When it comes to the well-being of their children, parents will do just about anything. That includes venturing into the very scary subject of planning for their own deaths. And no, not in a morbid sort of way. The sort of estate plans that readers of our blog hear so frequently about such as naming a guardian, adding beneficiaries to a will, or instructing family members about medical wishes.

But one thing we haven’t covered much on is about how parents with disabled children should plan for the future. While in some cases Social Security Disability benefits and Supplemental Security Income can provide a source of income, in most cases, children with special needs often rely on their parents to provide them with financial support.
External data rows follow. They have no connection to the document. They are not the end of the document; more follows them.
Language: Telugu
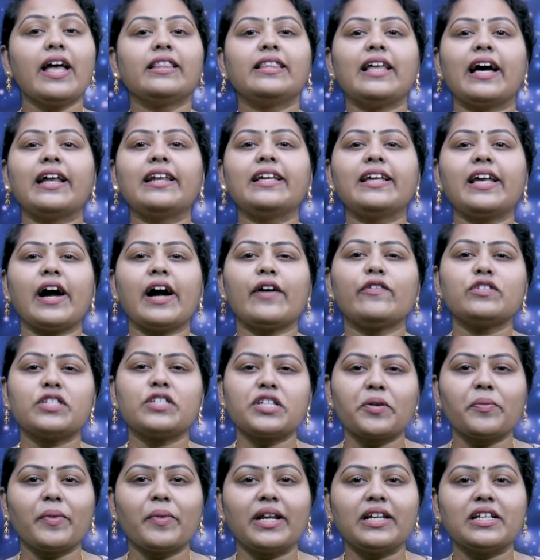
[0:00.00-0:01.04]
దానికి
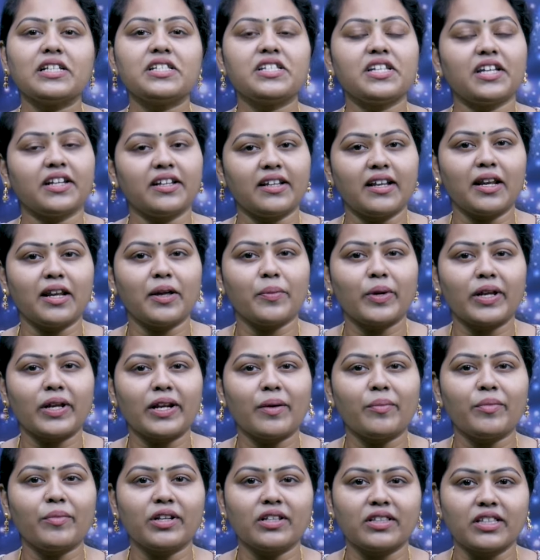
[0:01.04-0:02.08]
అవసరమైన చర్యలు ఏమైనా
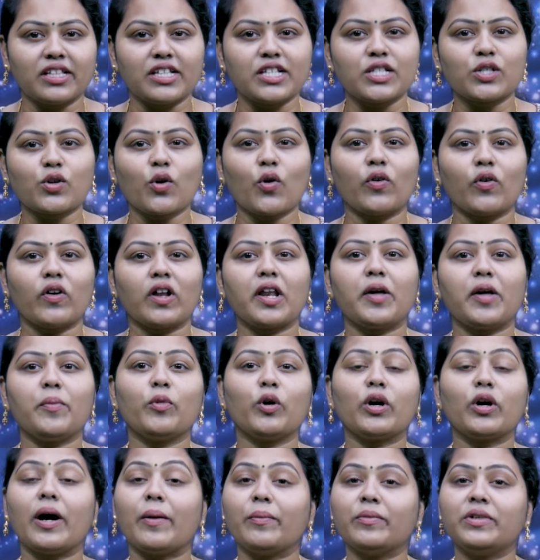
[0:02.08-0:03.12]
మీరు తీసుకోవాలేమో
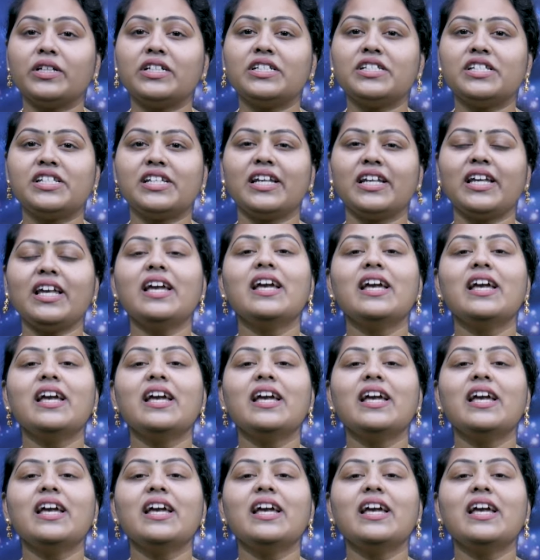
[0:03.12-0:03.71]
గమనించి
So what happens when those parents pass away?

If you’re a parent with a special needs child, one important way to make sure that they have financial stability is to establish a special needs trust. It’s worth noting that these types of trusts are not easily done without help from a skilled attorney. That’s because these types of trusts, while flexible in nature, can interfere with benefits received through government assistance programs. If not worded properly, a trust can quickly disqualify a disabled child’s benefits, leaving them in the exact financial crisis you tried to prevent.

Speaking to a lawyer is the first step to establishing the trust. But what about funding? How much money should you set aside? How much of those funds will be distributed at each time? These are all important things to speak to your attorney about because the answer will differ depending on your particular situation.

To someone unfamiliar with estate planning, establishing a special needs trust can seem like an overwhelming process. But this is where your attorney comes in. They can help you understand the complexities of the law and help you prepare financial stability for your special needs child after you’ve passed away.